**Work to be completed**: Please transcribe the listing below in full and word for word, without its pictures.

* * *

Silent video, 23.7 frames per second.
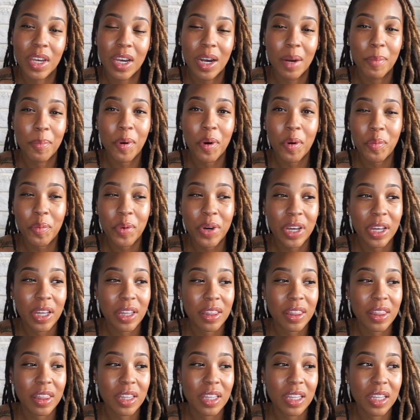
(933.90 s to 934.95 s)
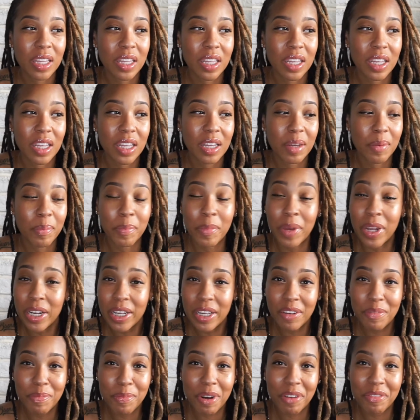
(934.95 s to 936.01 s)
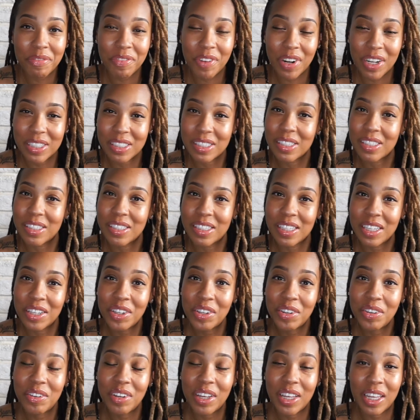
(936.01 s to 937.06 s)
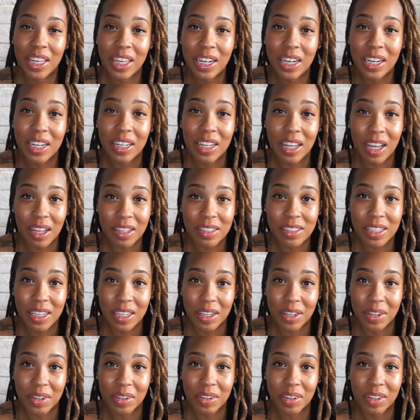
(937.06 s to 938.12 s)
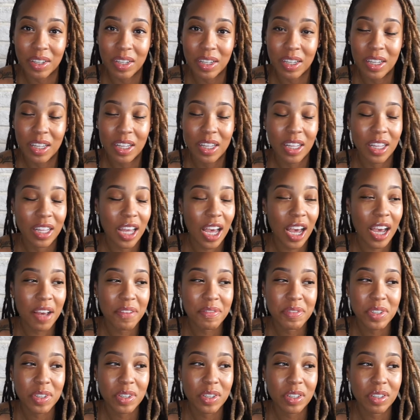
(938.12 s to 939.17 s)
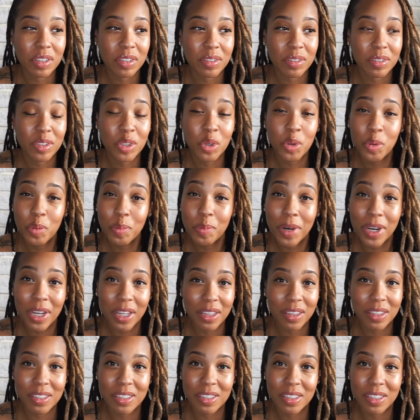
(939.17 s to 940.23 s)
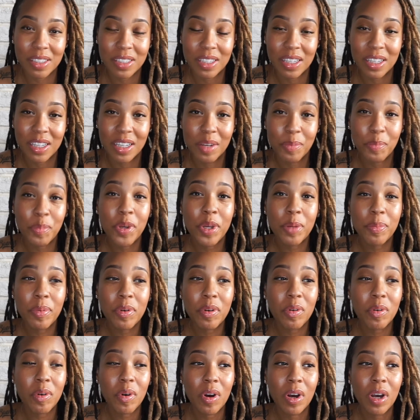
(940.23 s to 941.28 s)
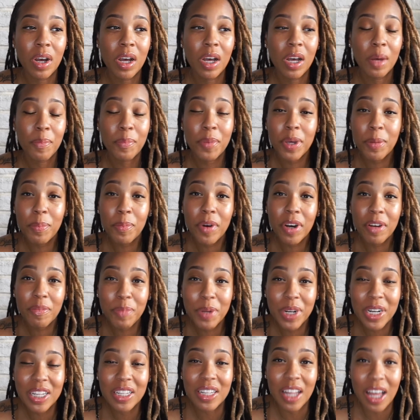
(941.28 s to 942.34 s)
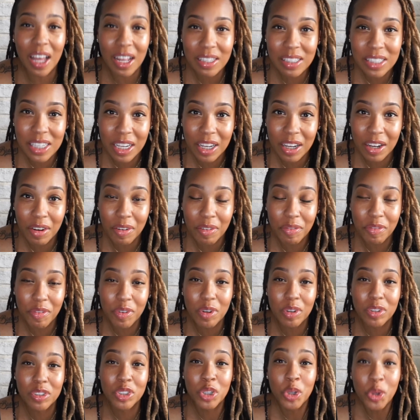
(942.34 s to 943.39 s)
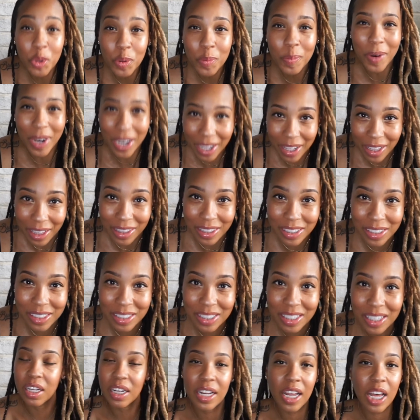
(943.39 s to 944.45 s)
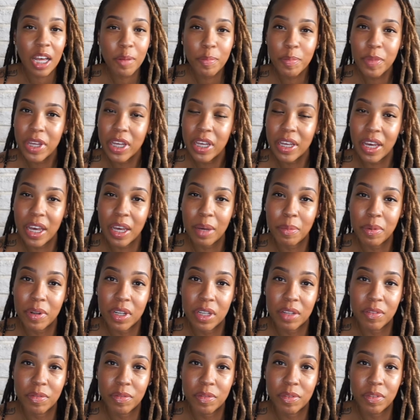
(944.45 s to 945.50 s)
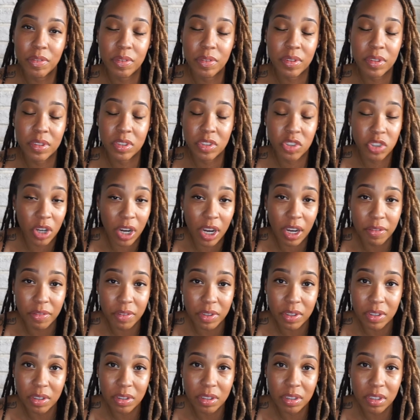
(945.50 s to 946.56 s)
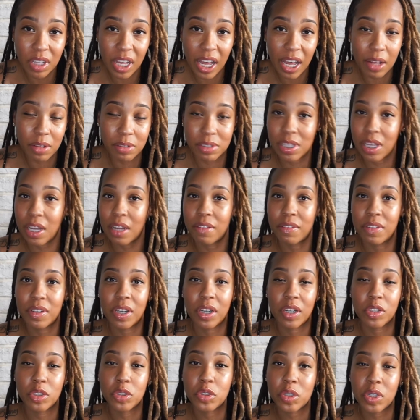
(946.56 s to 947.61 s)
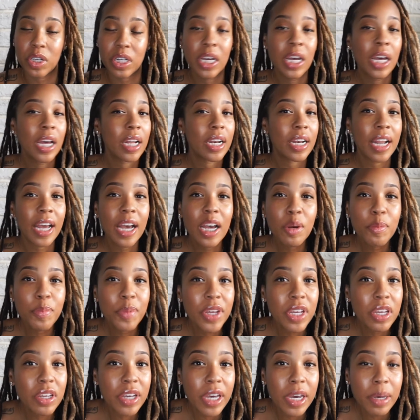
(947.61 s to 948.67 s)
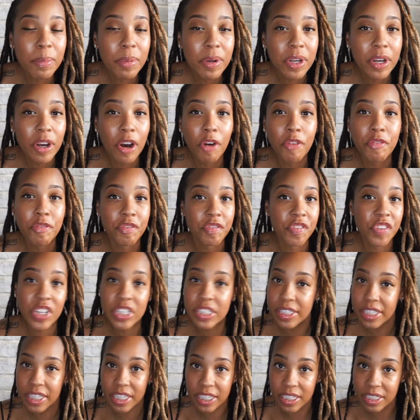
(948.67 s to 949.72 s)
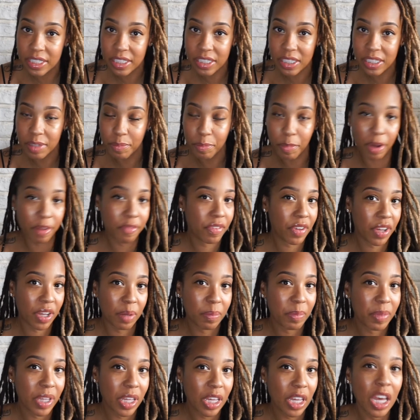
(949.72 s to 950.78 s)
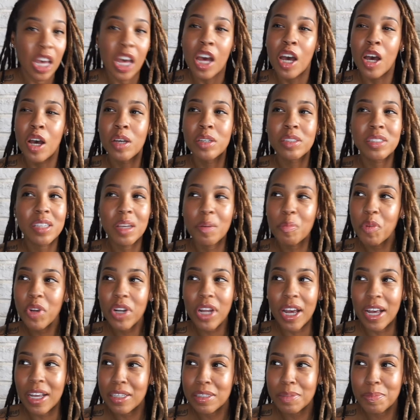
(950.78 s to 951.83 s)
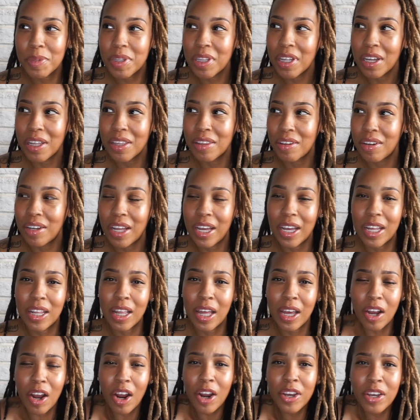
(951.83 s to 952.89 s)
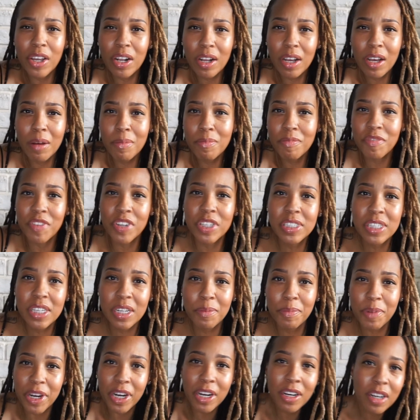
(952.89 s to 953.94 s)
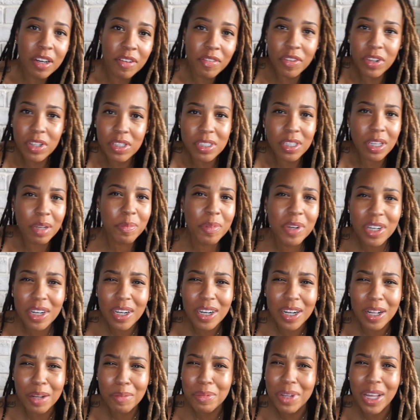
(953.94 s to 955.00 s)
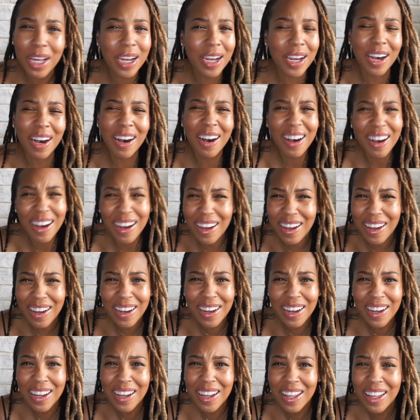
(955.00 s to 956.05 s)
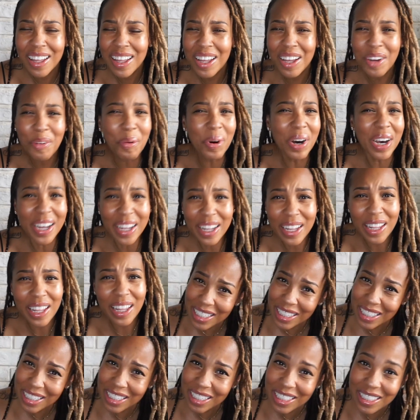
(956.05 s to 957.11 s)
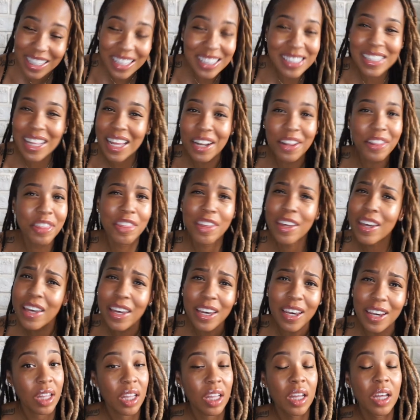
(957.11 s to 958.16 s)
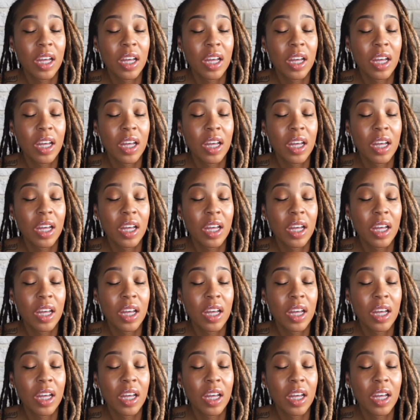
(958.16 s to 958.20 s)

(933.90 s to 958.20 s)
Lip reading: But with many of my friends still in lockdown after 2 months, people have been in lockdown for 2 months. Not being able to travel outside of the country, not being able to go visit my family. Someone asked me the other day, like, are you gonna come visit America for the summer? And I'm like, huh? What? That's not a thing.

* * *

**Exercise result**:
Silent video, 23.7 frames per second.
(933.90 s to 934.95 s)
(934.95 s to 936.01 s)
(936.01 s to 937.06 s)
(937.06 s to 938.12 s)
(938.12 s to 939.17 s)
(939.17 s to 940.23 s)
(940.23 s to 941.28 s)
(941.28 s to 942.34 s)
(942.34 s to 943.39 s)
(943.39 s to 944.45 s)
(944.45 s to 945.50 s)
(945.50 s to 946.56 s)
(946.56 s to 947.61 s)
(947.61 s to 948.67 s)
(948.67 s to 949.72 s)
(949.72 s to 950.78 s)
(950.78 s to 951.83 s)
(951.83 s to 952.89 s)
(952.89 s to 953.94 s)
(953.94 s to 955.00 s)
(955.00 s to 956.05 s)
(956.05 s to 957.11 s)
(957.11 s to 958.16 s)
(958.16 s to 958.20 s)

(933.90 s to 958.20 s)
Lip reading: But with many of my friends still in lockdown after 2 months, people have been in lockdown for 2 months. Not being able to travel outside of the country, not being able to go visit my family. Someone asked me the other day, like, are you gonna come visit America for the summer? And I'm like, huh? What? That's not a thing.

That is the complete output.